REQUIRED ACTION:
Every record below should be printed again exactly, with its pictures removed.

(Dataset entries)
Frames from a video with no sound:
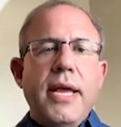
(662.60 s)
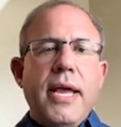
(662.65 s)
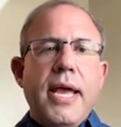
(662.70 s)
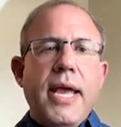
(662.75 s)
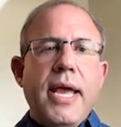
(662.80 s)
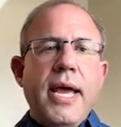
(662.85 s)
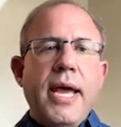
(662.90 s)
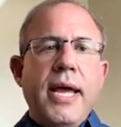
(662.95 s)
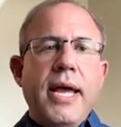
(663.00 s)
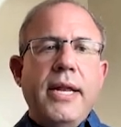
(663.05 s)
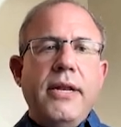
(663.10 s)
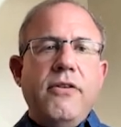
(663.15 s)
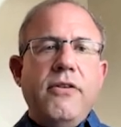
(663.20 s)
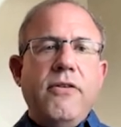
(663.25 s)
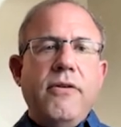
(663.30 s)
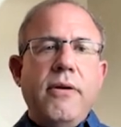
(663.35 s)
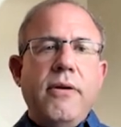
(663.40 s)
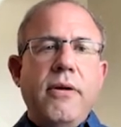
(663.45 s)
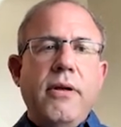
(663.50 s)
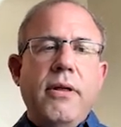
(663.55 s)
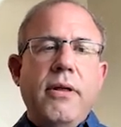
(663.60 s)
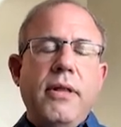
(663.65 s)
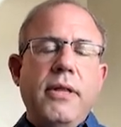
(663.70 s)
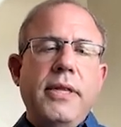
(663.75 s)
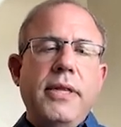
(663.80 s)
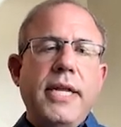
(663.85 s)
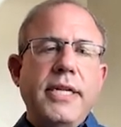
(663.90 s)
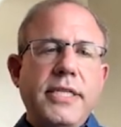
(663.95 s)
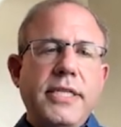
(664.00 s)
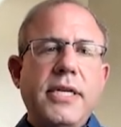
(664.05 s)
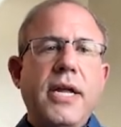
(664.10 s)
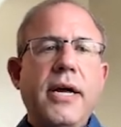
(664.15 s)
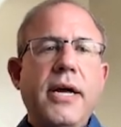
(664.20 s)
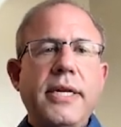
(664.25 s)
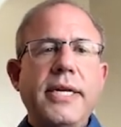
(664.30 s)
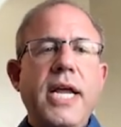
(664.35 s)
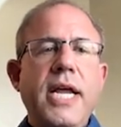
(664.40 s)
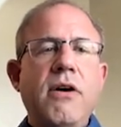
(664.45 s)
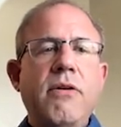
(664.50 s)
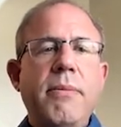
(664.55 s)
and let's talk
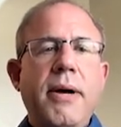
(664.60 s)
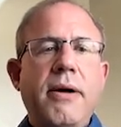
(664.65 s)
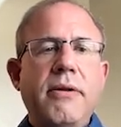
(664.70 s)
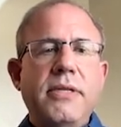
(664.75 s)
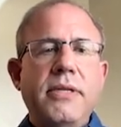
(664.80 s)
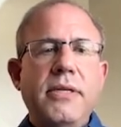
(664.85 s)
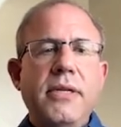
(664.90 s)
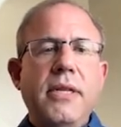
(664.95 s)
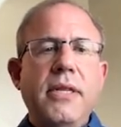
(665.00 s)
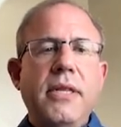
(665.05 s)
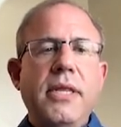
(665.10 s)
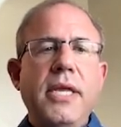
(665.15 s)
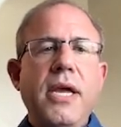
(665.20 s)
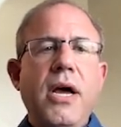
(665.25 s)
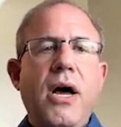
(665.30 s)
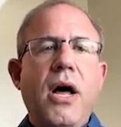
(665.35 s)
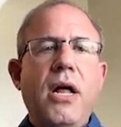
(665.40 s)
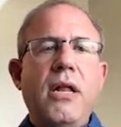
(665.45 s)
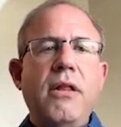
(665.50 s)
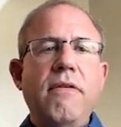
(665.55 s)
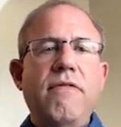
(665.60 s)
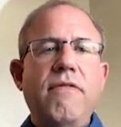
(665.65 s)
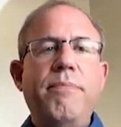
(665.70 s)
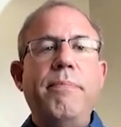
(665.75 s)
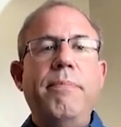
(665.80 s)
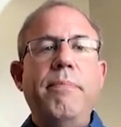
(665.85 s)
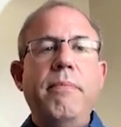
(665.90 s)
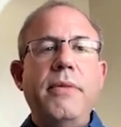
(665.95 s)
now about the olive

PROBLEM SOLUTION:
Frames from a video with no sound:
(662.60 s)
(662.65 s)
(662.70 s)
(662.75 s)
(662.80 s)
(662.85 s)
(662.90 s)
(662.95 s)
(663.00 s)
(663.05 s)
(663.10 s)
(663.15 s)
(663.20 s)
(663.25 s)
(663.30 s)
(663.35 s)
(663.40 s)
(663.45 s)
(663.50 s)
(663.55 s)
(663.60 s)
(663.65 s)
(663.70 s)
(663.75 s)
(663.80 s)
(663.85 s)
(663.90 s)
(663.95 s)
(664.00 s)
(664.05 s)
(664.10 s)
(664.15 s)
(664.20 s)
(664.25 s)
(664.30 s)
(664.35 s)
(664.40 s)
(664.45 s)
(664.50 s)
(664.55 s)
and let's talk
(664.60 s)
(664.65 s)
(664.70 s)
(664.75 s)
(664.80 s)
(664.85 s)
(664.90 s)
(664.95 s)
(665.00 s)
(665.05 s)
(665.10 s)
(665.15 s)
(665.20 s)
(665.25 s)
(665.30 s)
(665.35 s)
(665.40 s)
(665.45 s)
(665.50 s)
(665.55 s)
(665.60 s)
(665.65 s)
(665.70 s)
(665.75 s)
(665.80 s)
(665.85 s)
(665.90 s)
(665.95 s)
now about the olive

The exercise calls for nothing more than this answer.